Power BI Survey data schema


I'm trying to determine the best data model to transform survey data into for Power BI.

I'm pretty sure a star schema is what I'm after, but my survey data doesn't have the same responses for all questions (i.e. it's not rate this from 1-5 for every question) - each of the 20+ questions has it's own pre-defined list of answers.

Most of the questions are along the lines of: "what's your favourite ice cream" and the answer can be one of vanilla, pistachio, strawberry etc.

A couple of the questions are in this kind of format: Rate each of the following flavours of ice cream from one to 5: Pistachio (1-5) Vanilla (1-5) Strawberry (1-5) etc.
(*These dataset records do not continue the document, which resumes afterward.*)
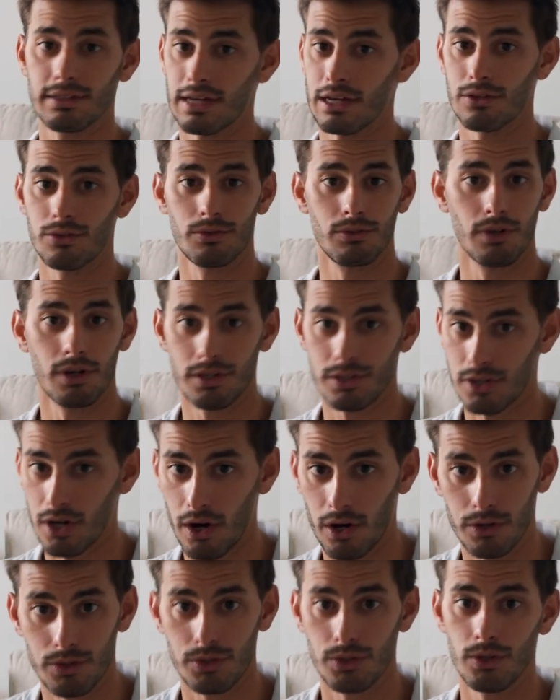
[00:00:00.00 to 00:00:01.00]
I do not
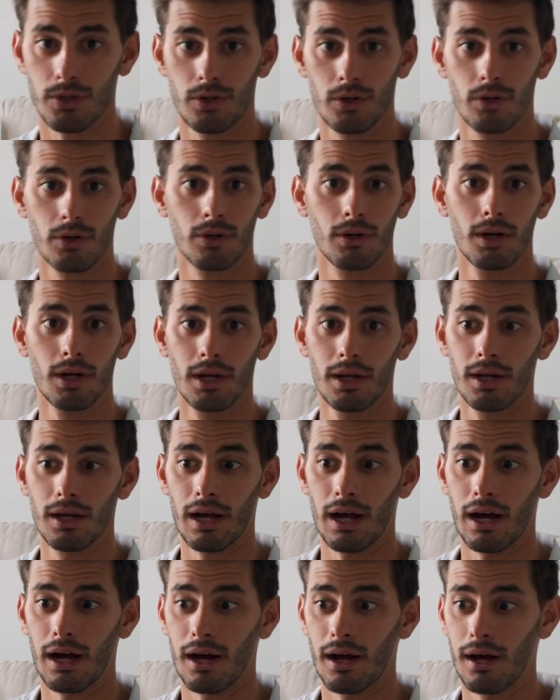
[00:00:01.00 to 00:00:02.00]
talk to
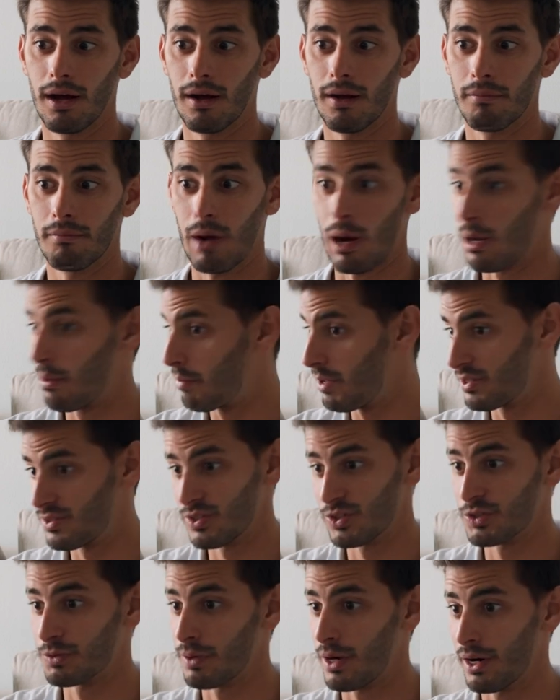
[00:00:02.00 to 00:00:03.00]
my
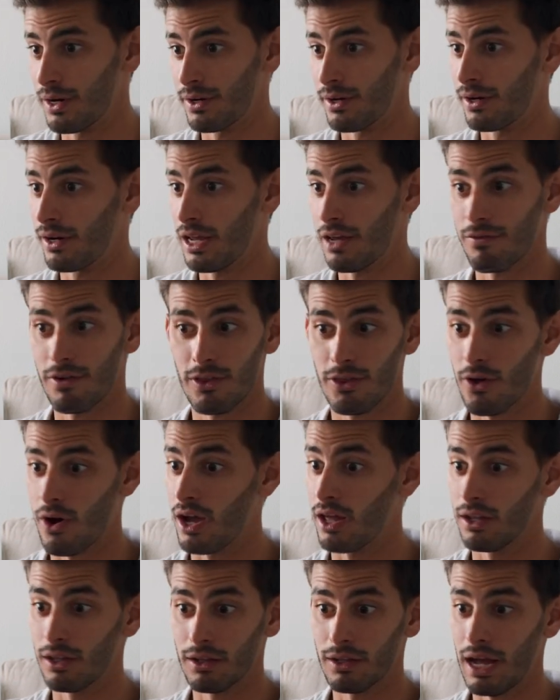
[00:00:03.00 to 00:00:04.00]
business partner, even
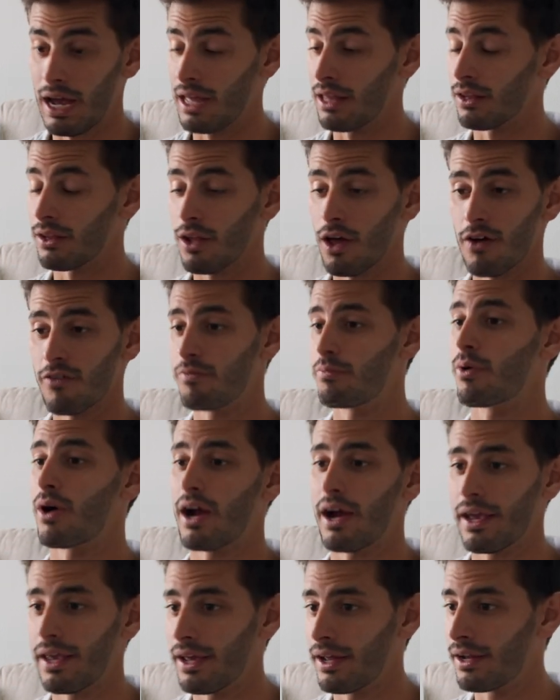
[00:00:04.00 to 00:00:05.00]
though I love
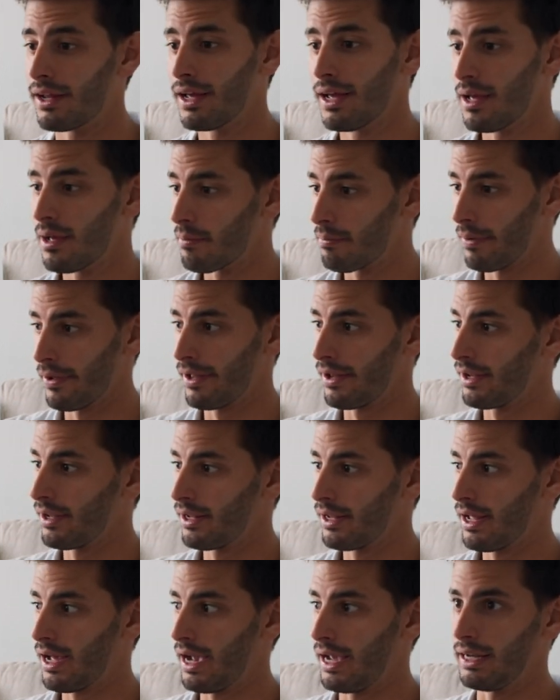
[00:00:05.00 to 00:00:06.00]
Brian, but
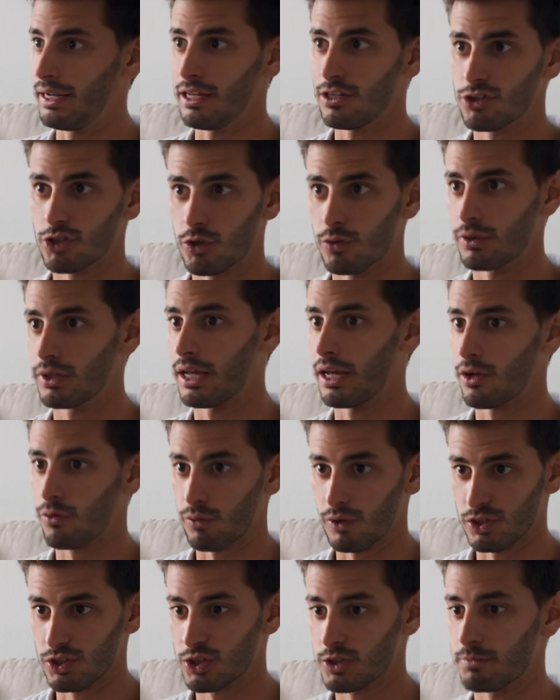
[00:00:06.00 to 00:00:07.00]
I need to
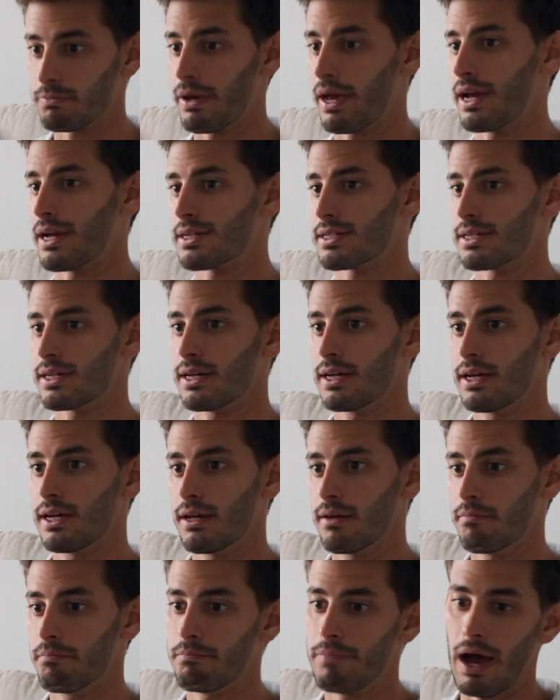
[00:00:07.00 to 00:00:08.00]
respect
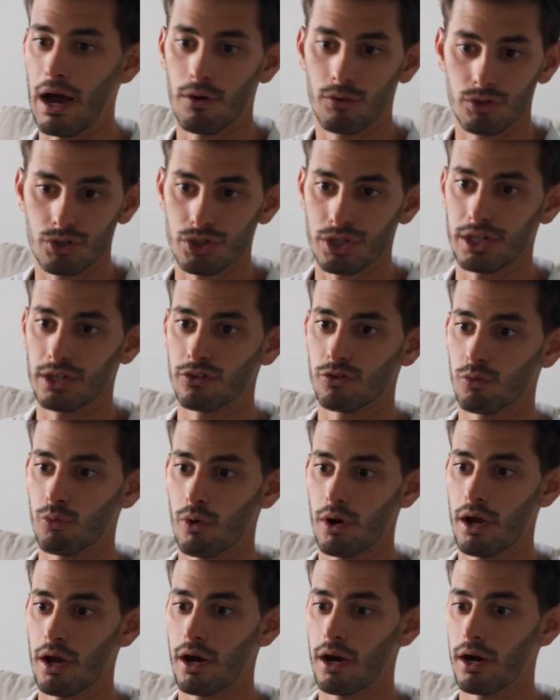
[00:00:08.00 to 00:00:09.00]
boundaries
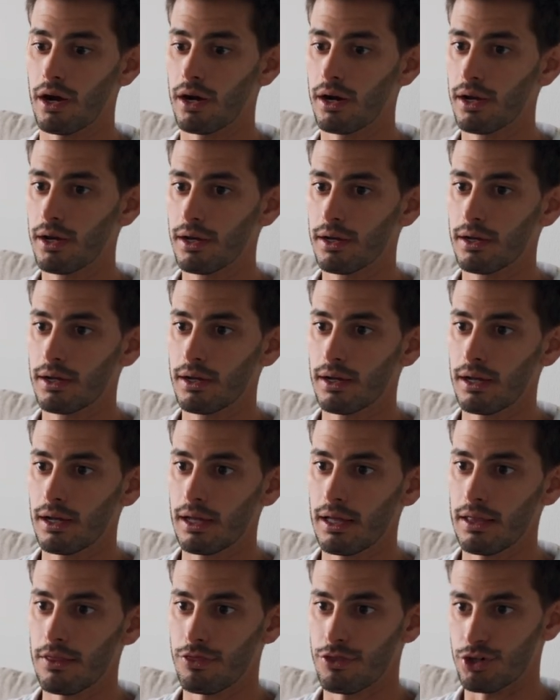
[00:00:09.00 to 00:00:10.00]
where
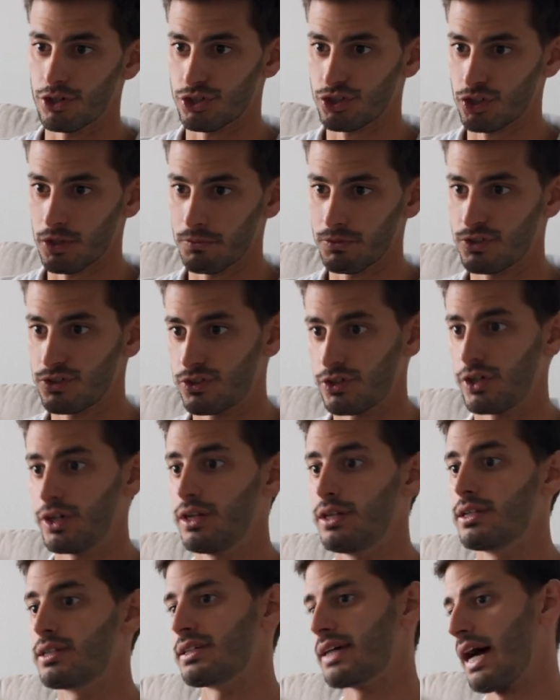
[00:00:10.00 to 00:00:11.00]
there's some
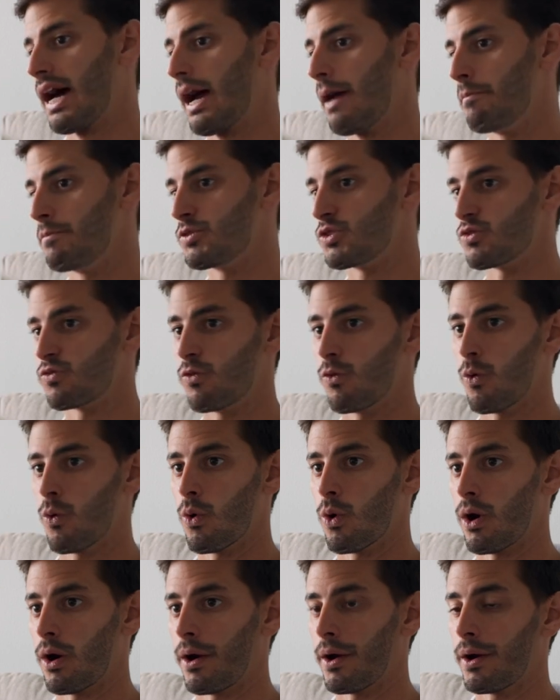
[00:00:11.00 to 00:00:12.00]
certain times
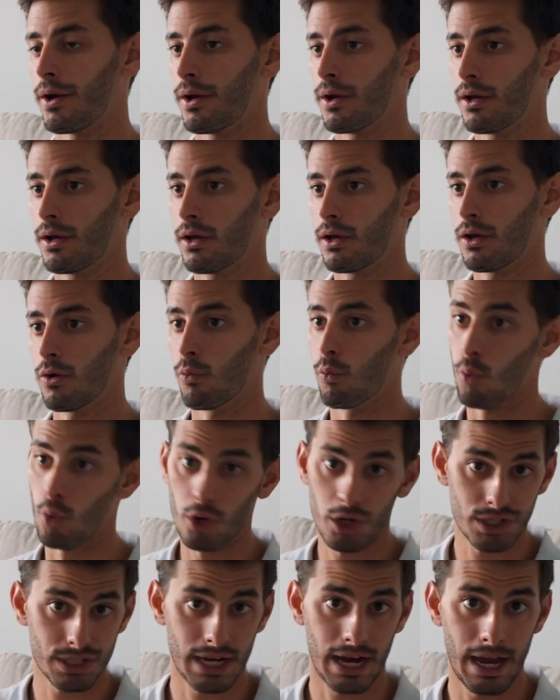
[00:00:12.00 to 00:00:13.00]
for
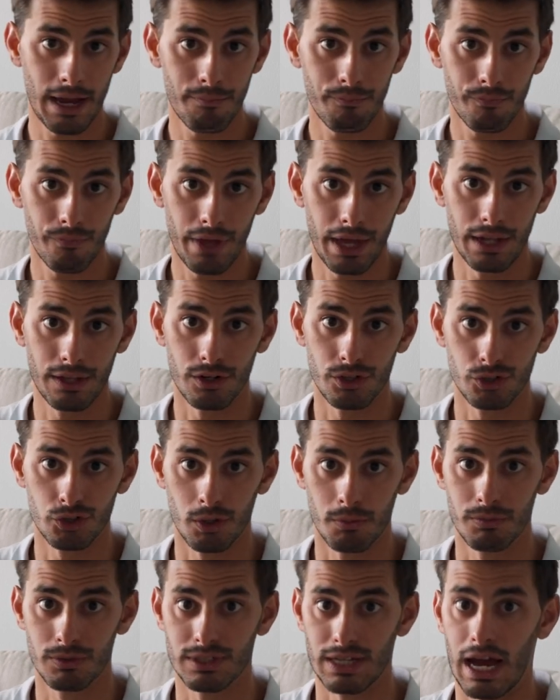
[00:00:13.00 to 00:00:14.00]
work time and there's
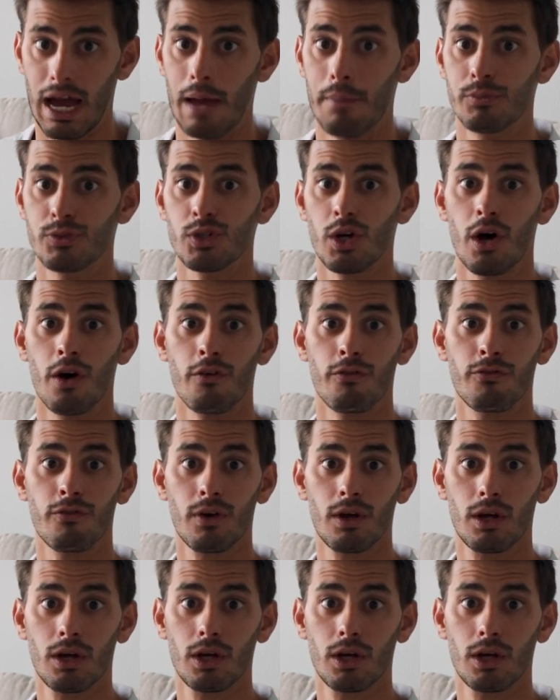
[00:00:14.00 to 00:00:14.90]
some times of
So they're more like a kind of question group.

There's also a couple of free text answer fields they want turning into word clouds, like: q:"What are your fears for the future" a: "not being able to find pistachio ice cream in a post apocalyptic society"
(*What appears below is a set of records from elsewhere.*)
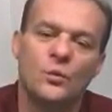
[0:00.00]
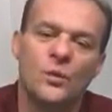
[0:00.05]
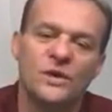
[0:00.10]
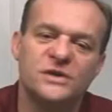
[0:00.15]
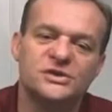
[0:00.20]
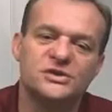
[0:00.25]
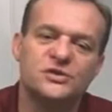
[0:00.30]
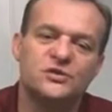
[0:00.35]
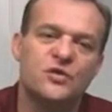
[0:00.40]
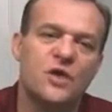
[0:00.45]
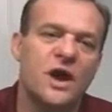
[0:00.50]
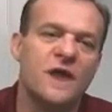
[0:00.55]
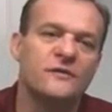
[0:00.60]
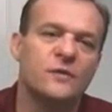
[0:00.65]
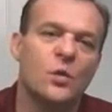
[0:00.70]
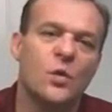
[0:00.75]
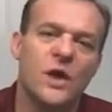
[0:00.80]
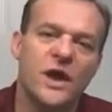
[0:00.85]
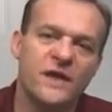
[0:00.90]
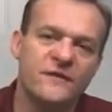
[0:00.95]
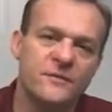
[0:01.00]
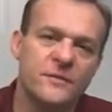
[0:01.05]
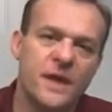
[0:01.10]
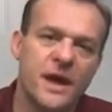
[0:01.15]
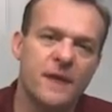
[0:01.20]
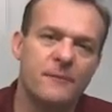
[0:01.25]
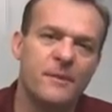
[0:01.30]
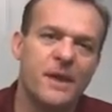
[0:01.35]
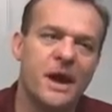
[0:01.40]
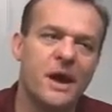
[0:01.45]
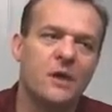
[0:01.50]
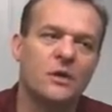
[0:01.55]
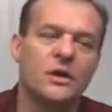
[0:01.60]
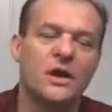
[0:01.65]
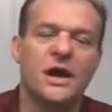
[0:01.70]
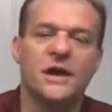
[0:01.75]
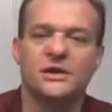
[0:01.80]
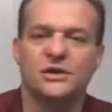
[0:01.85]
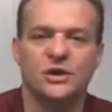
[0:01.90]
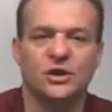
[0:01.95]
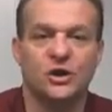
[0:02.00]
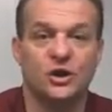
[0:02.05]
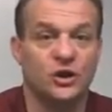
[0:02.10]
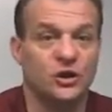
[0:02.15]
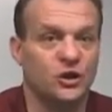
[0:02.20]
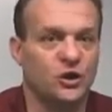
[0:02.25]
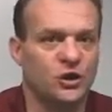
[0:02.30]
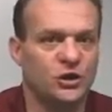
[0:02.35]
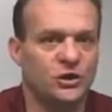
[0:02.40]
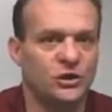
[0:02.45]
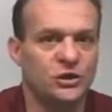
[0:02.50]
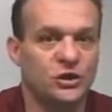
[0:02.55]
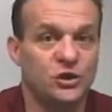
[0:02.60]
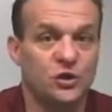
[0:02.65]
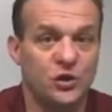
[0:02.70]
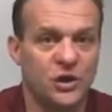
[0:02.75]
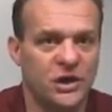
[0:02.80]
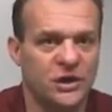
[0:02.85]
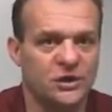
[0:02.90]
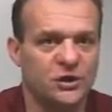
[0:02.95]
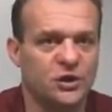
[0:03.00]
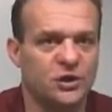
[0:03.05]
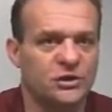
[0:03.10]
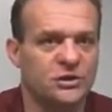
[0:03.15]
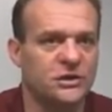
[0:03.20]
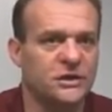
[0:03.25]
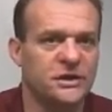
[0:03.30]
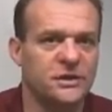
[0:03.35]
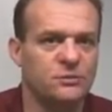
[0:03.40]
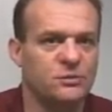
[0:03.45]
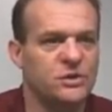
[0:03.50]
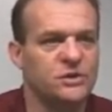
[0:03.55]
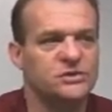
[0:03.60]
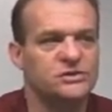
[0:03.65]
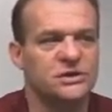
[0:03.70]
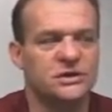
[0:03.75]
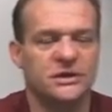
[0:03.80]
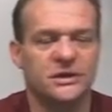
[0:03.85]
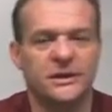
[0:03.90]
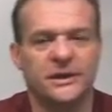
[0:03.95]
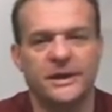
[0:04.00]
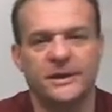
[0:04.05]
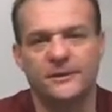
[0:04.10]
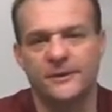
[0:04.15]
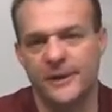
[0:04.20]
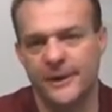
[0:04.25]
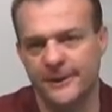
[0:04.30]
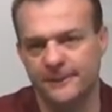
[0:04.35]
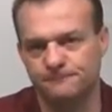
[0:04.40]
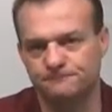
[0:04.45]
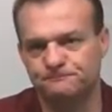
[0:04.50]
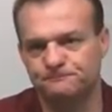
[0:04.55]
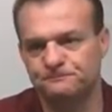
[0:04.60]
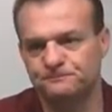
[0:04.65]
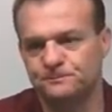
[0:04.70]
Once you drive away from that power line, you get good clean music again, right?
There are roughly 7000 respondents.

My data is structured with one row per respondent with a bunch of demographic data columns in it (age, ethnicity, annual salary etc.), and about 200+ columns of answer data like this:

ResponseID Age Range Religion Q1 Vanilla Q1 Pistachio Q1 Strawberry Q2 Free Text Q3 Rate Vanilla Q3 Rate Strawberry Q3 Rate Pistachio
1 25-30 Jedi 1 0 0 blah blah 5 4 1
2 35-40 None 0 1 0 6 3 2

So for the example questions I gave above, Q1 would be "What's your favourite ice cream?" selecting an answer gives a 1 or 0 in the appropriate column.
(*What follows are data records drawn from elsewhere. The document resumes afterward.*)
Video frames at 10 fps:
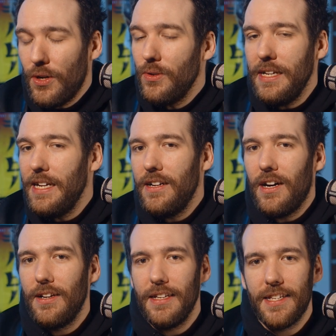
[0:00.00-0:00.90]
don't need
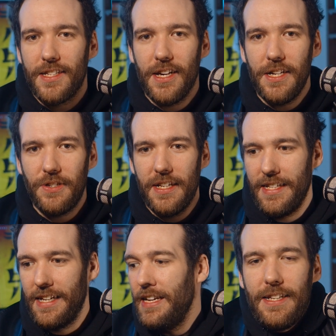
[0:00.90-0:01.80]
all this side
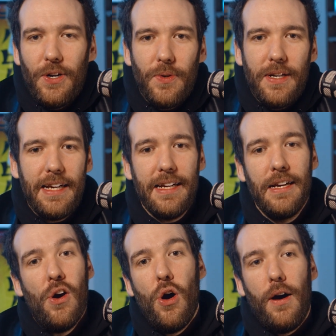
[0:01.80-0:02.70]
dressing. You don't need,
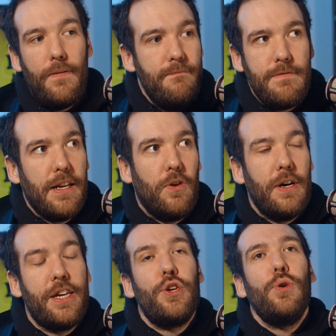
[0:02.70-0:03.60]
you know,
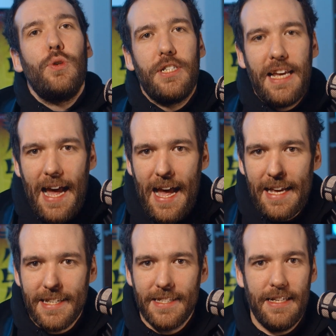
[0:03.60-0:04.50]
huge
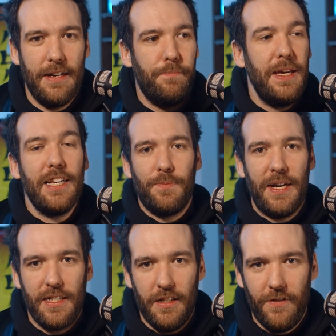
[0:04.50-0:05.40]
casts and big
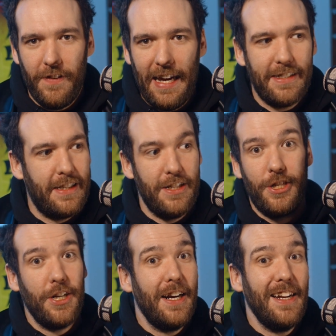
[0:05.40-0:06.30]
special effects and
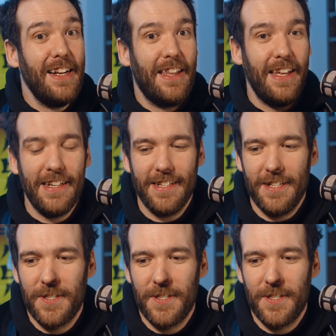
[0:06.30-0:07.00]
shiny things on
Q2 is a free text answer field

Q3 would have an overarching question like: Rate the following ice cream flavours from 1-5, and each 'flavour' gets a value corresponding to that answer (rather then the 1 / 0 from Q1)

So what's my problem?

I'm OK using power query to get the source data into whatever format I need it to be, but I don't know what that format should be, because I've got potentially 200+ different answers to 20+ questions.

I'm leaning towards one fact table with question ids and answer ids that then reference answer and question dimension tables, but then will I have problems filtering on answers for questions???

Or do I make it a kind of snowflake where the answers are grouped by a question table, so I only get answers for the appropriate questions?

Or do I flatten a "question & answer" table together with a combined key that I can reference back to the fact table?

Any thoughts appreciated.

Cheers

Yonabout


Solution

  • Survey answer models are pretty common scenarios and you absolutely can model it as a star schema. A question dimension and an answer dimension gives quite a lot of flexibility. Some answers can optionally have a ‘score’.

    You’d be able to filter by answer easily by choosing an answer from the answer dimension.

    Since your answers only apply to a question, you absolutely can have questions and answers in the same dimension.

    The important thing is to decide the grain of the fact. The fact would be most flexible if it is one row per answer within the survey, not as you have it now with one row per person’s set of answers.